The army withheld Butcher's report from the 1997 inquest into Richards' death and kept its contents secret until it was published illegally on the internet by the Berrymans' lawyer, Rob Moodie. The Berrymans claim that their fight against attempts by the Occupational Safety and Health department to prosecute them for Richards' death has led to bankruptcy and the loss of their farm.

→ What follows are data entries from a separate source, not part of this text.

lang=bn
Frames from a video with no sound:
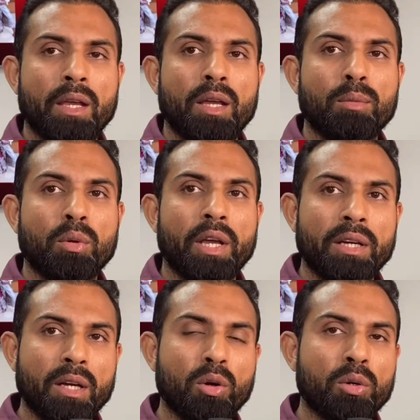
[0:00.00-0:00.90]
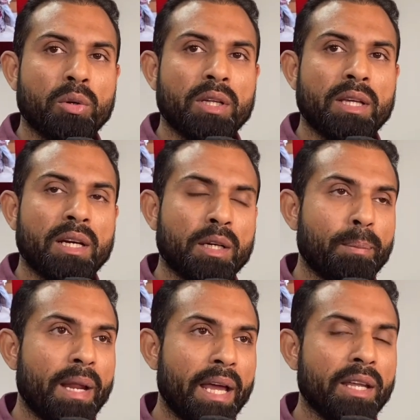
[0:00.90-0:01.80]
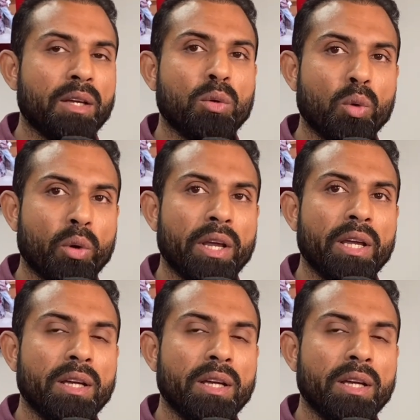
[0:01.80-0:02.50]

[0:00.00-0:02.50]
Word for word: এবং এইটা ঘটনা তার একটা প্ল্যানিং করে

The complete text of the Butcher report is held at Wikisource:Butcher report. Its author could not previously comment publicly on its implications, but since its illegal distribution the Army has released the report. George Butcher has now spoken publicly and said Keith Berryman admitted to him that the transoms were in poor condition, that there was visible rot in some timbers, and that he was worried about the state of the bridge. Knowledge of an unsafe work environment and failure to prevent or isolate the risk is an offence in New Zealand, but the prosecution of the Berrymans failed when the judge ruled the bridge did not meet the definition of Mr Richards' place of work in the Health and Safety in Employment Act 1992.

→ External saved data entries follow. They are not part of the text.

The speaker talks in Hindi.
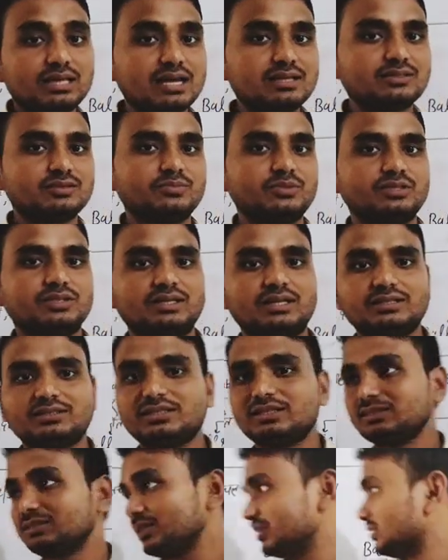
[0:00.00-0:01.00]
ध्यान समझेगा
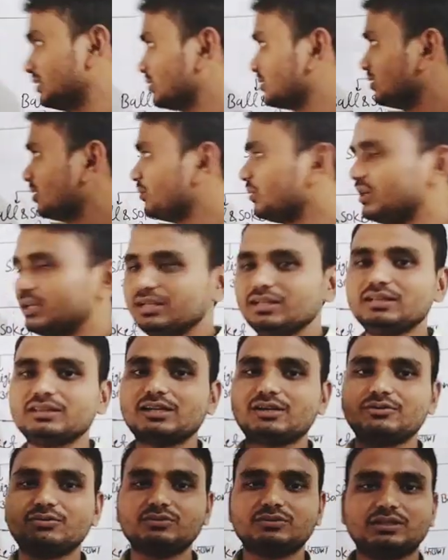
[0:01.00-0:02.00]
जैसे एकदम नहीं
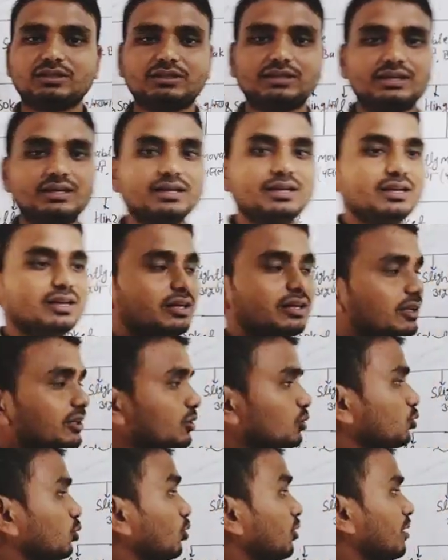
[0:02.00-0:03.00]
हिलता डुलता था
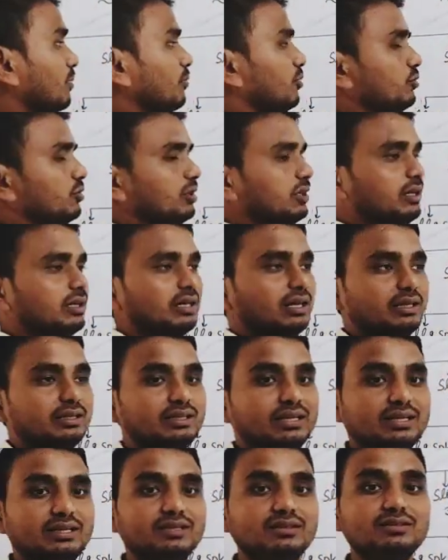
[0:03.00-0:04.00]
ये थोड़ा बहुत हिलेगा
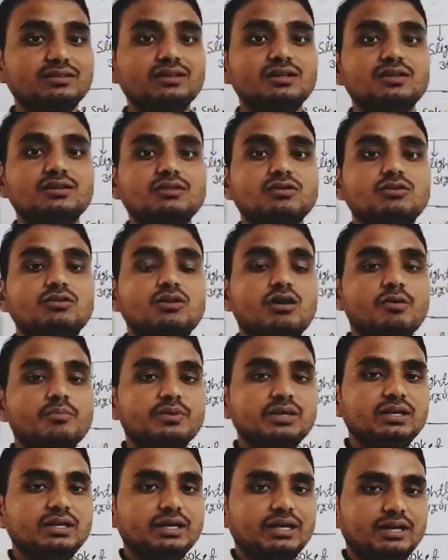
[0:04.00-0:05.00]
यानी
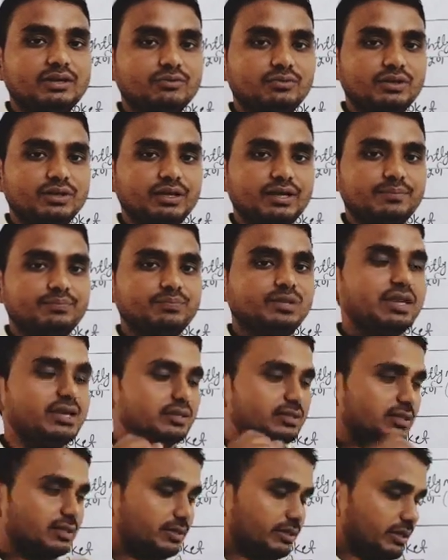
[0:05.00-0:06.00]
कम हिलेगा डुलेगा
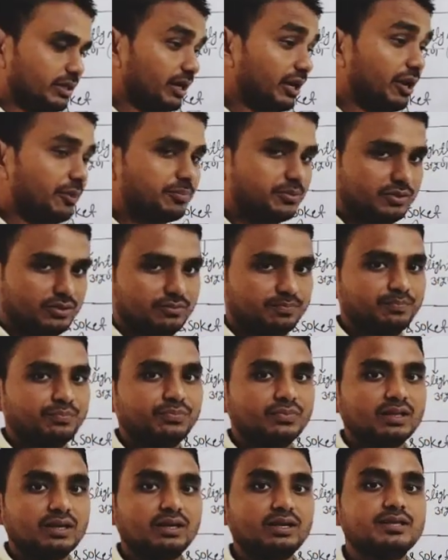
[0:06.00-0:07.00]
जैसे रिप्स
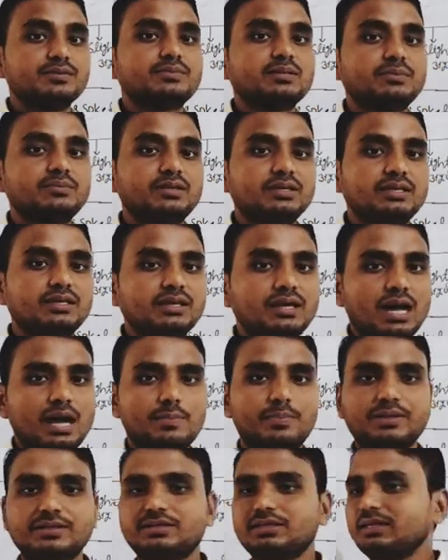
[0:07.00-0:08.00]
रिप्स आप देखिए
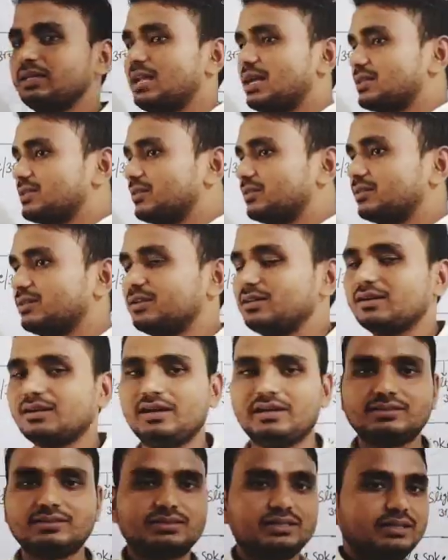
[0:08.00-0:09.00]
आप ऐसे हिला सकते
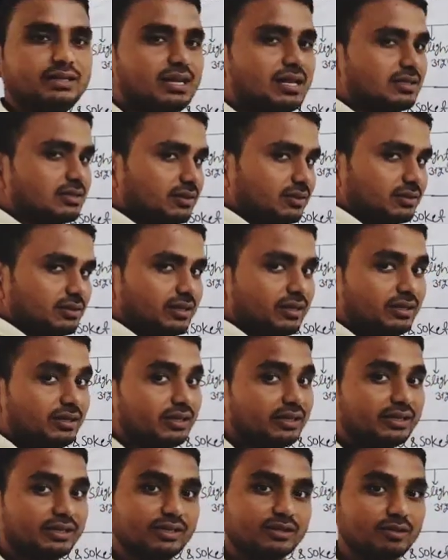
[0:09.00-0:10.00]
हैं ऐसे हिला सकते हैं
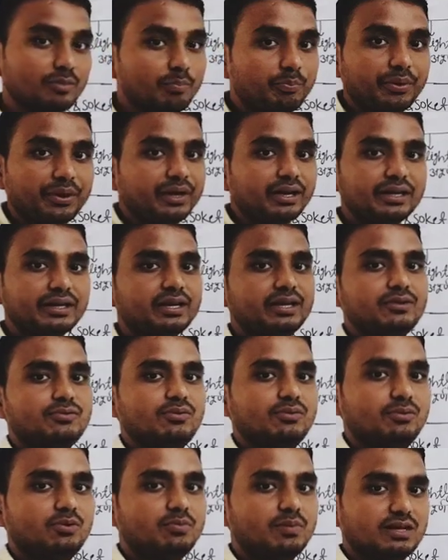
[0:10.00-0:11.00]
लेकिन एकदम फ्रीली
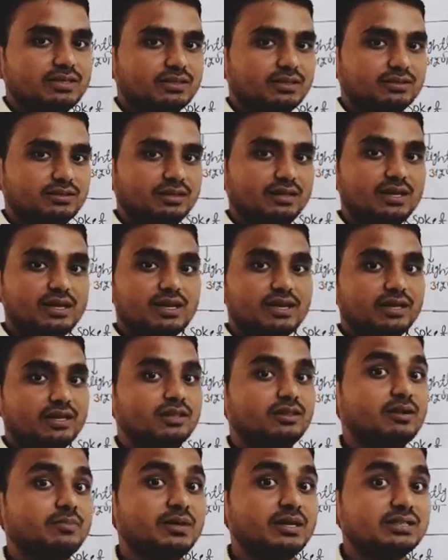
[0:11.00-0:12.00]
नहीं घुमा सकते
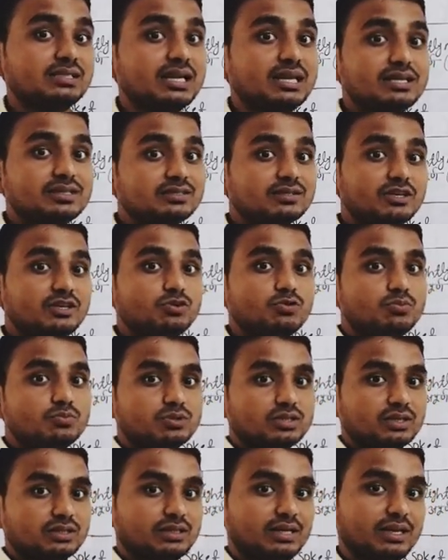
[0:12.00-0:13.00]
एकदम आसानी से नहीं
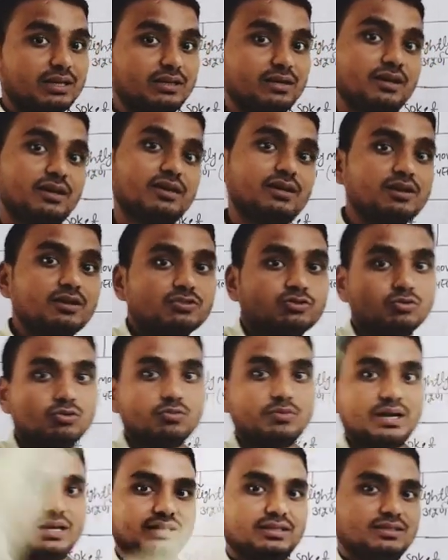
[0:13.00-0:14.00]
घूम सकता है क्या कैसे
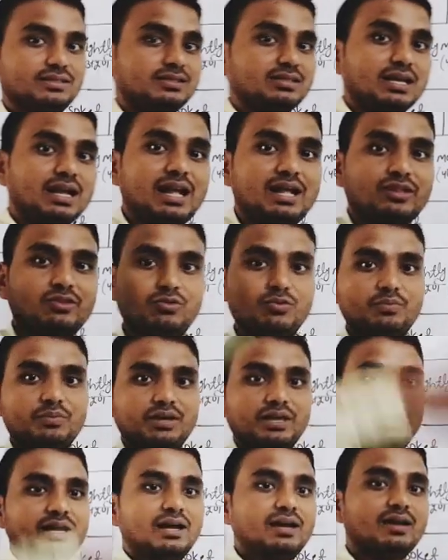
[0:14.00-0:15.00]
घुमा दे जैसे हाथ
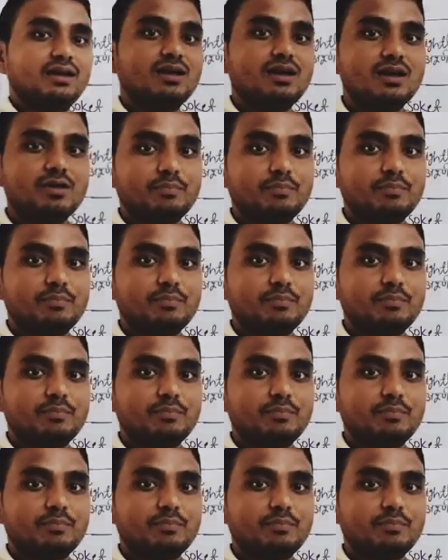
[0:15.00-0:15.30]
घूम गया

=== Timeline of Te Rata bridges ===

The Berryman Bridge was the second suspension bridge to be the primary access to Te Rata. The earlier bridge, which collapsed around the 1980s, was a fearsome structure on the same site. In the 'Otago Born and Bred' articles noted below, this first bridge is referred to as the Hayes Bridge. The Hayes bridge, said to be 100 ft above the water, is understood by the Ruslings, still resident in the valley, to have been built by the Tichner brothers, formerly sailors, around 1915–1916. The cables consisted of bunches of 52 strands of No. 8 wire, and endured the whole life of the bridge, a period of at least 66 years. When the bridge finally collapsed under the weight of a mob of sheep, the uprights on the house side gave way, allowing the anchors to fall away. Evan and Bob Hayes, who were moving the sheep, were fortunately not on the bridge when it collapsed, but most of the sheep were either killed from the fall, or drowned in the Retaruke.
- 1915–1916 Original bridge "Hayes bridge" constructed.
- 1986 – Second bridge constructed.
- 1994 – Bridge collapses.
- 1997 – Inquest into collapse.
- 2008, May – High Court quashes the parts of the 1997 finding by Taumarunui coroner that exonerated the Army, but stops short of exonerating the Berrymans
- 2008, June – Berrymans seek damages from Defence Force at the Court of Appeal
- 2008, 25 September – Court of Appeal decided Berryman's will have their claim of misfeasance heard.
- 2009, 24 December – Berrymans accept Government settlement offer of $150,000.